Each of the undersigned (i) acknowledges receipt of the foregoing Amendment and
Restatement to Credit Agreement (the "Amendment and Restatement"), (ii) consents
to the execution and delivery of the Amendment and Restatement by the parties
thereto and (iii) reaffirms all of its obligations and covenants under the
Guaranty Agreement dated as of November 1, 1999 executed by it, and agrees that
none of such obligations and covenants shall be affected by the execution and
delivery of the Amendment and Restatement. This Consent and Reaffirmation may be
executed in any number of counterparts and by different parties hereto in
separate counterparts, each of which when so executed and delivered shall be
deemed to be an original and all of which counterparts, taken together, shall
constitute but one and the same instrument.

                                 IRT CAPITAL CORPORATION II_____(SEAL)

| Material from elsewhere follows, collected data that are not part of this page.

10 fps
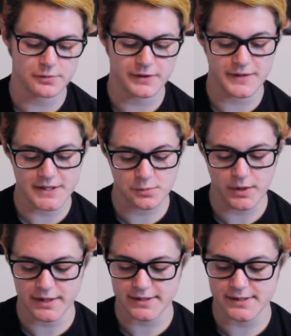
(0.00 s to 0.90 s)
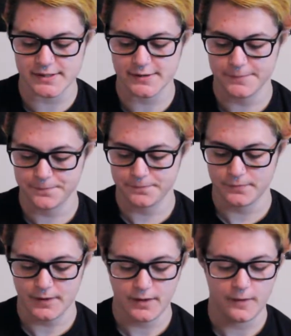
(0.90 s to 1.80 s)
where these ones,
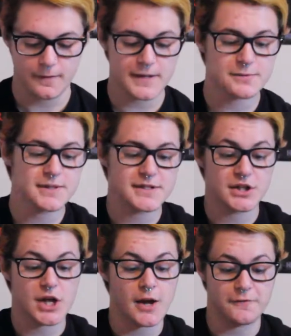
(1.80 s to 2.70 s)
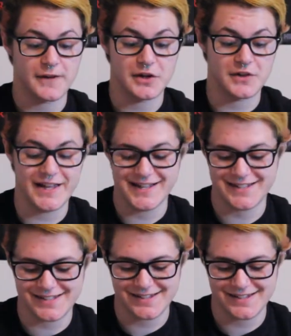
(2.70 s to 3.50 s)
these ones are not fingerless.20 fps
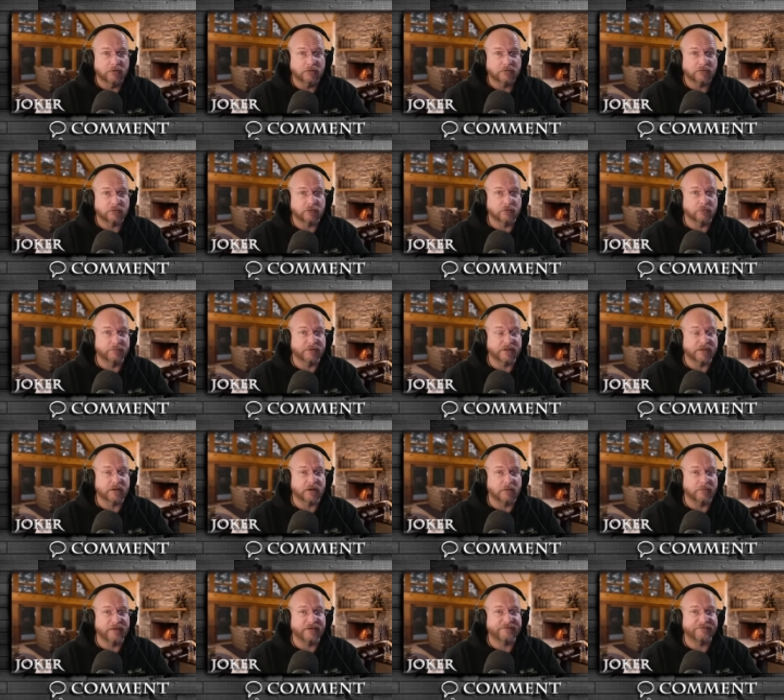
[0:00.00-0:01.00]
to
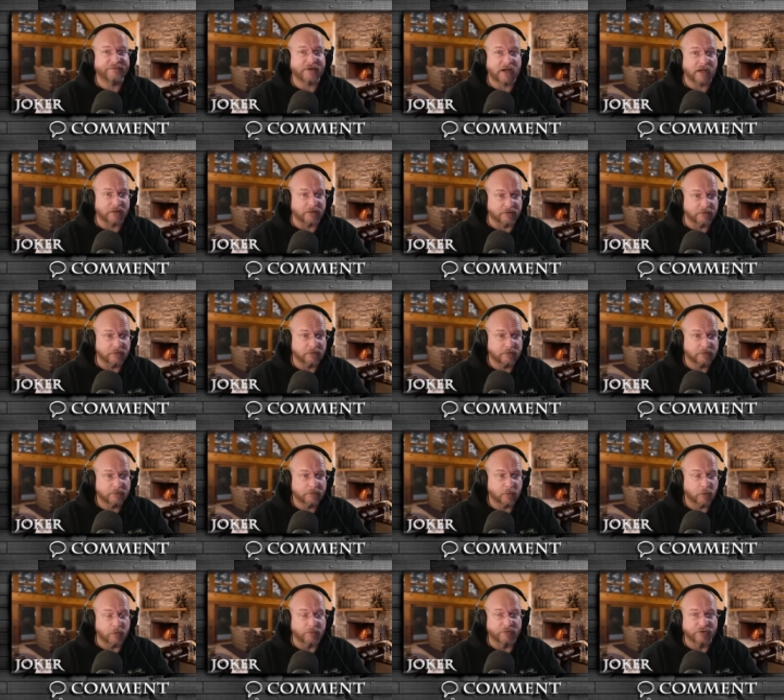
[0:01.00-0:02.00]
become a father
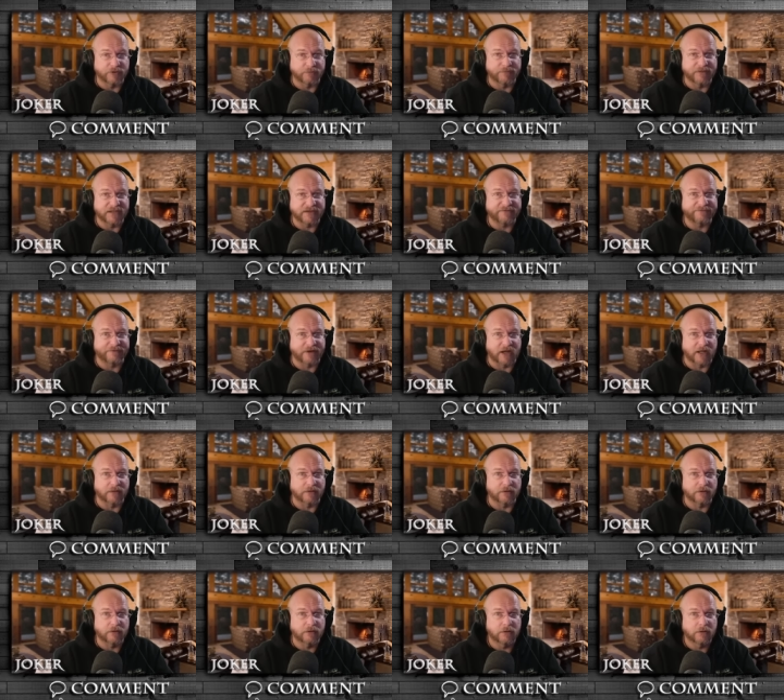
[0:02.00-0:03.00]
or to be a
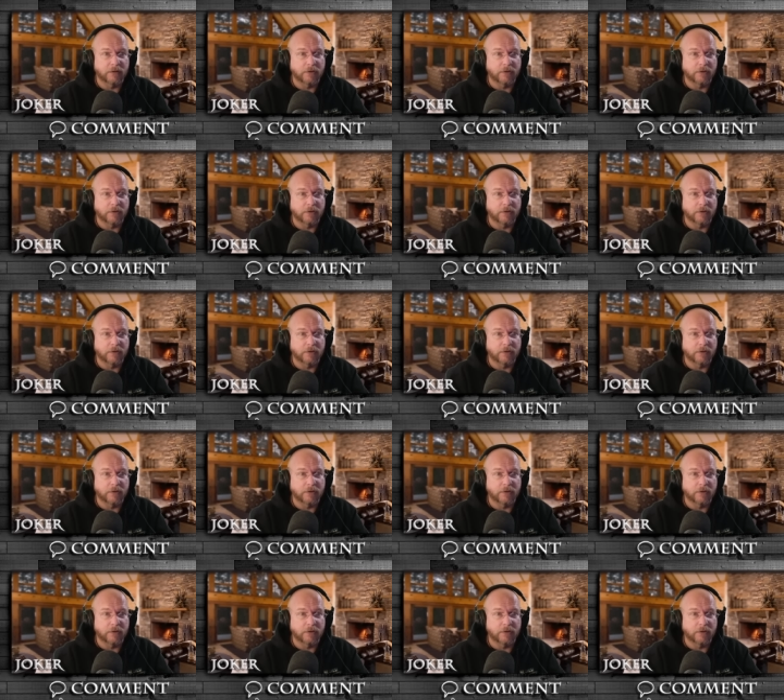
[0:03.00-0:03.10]
father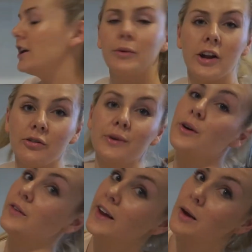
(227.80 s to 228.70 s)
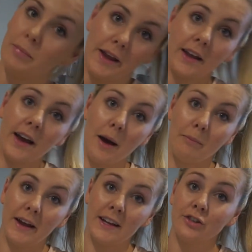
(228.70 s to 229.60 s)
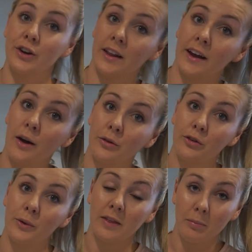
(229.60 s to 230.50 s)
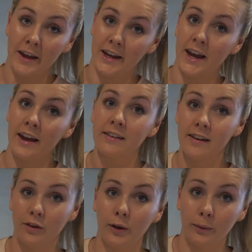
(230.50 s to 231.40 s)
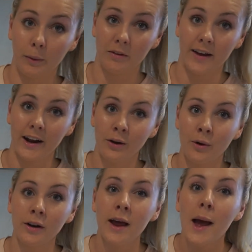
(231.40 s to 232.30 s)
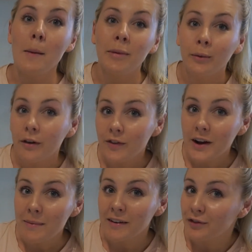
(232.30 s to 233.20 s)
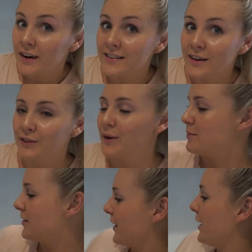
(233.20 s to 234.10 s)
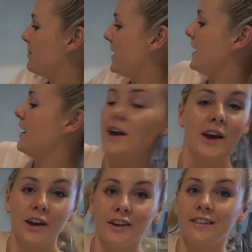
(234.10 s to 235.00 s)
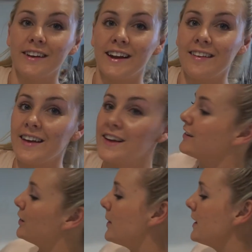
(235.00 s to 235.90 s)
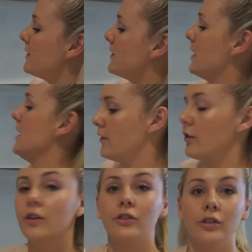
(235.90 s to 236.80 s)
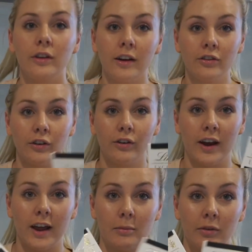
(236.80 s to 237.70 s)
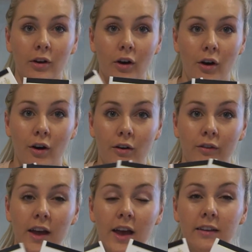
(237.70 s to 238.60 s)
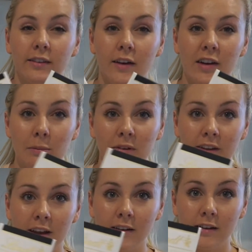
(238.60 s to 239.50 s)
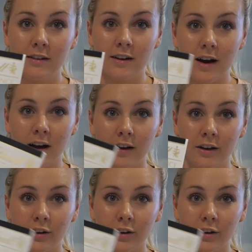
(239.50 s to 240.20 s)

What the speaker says: you want to do it on like a big baking tray like I was doing the pecans and the sweet potato one, but it won't fit in my freezer, so I'm just gonna be using it in these little ones. I've got 200 grams of 70% dark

                                 By: /s/ Thomas H. McAuley
                                     --------------------------------
                                     Thomas H. McAuley
                                     President

                                 IRT PARTNERS L.P.             (SEAL)

                                      By: IRT Property Company, general partner

                                      By: /s/ James G. Levy
                                         --------------------------------------
                                         James G. Levy
                                         Executive Vice President and Chief
                                         Financial Officer

                                 IRT MANAGEMENT COMPANY                  (SEAL)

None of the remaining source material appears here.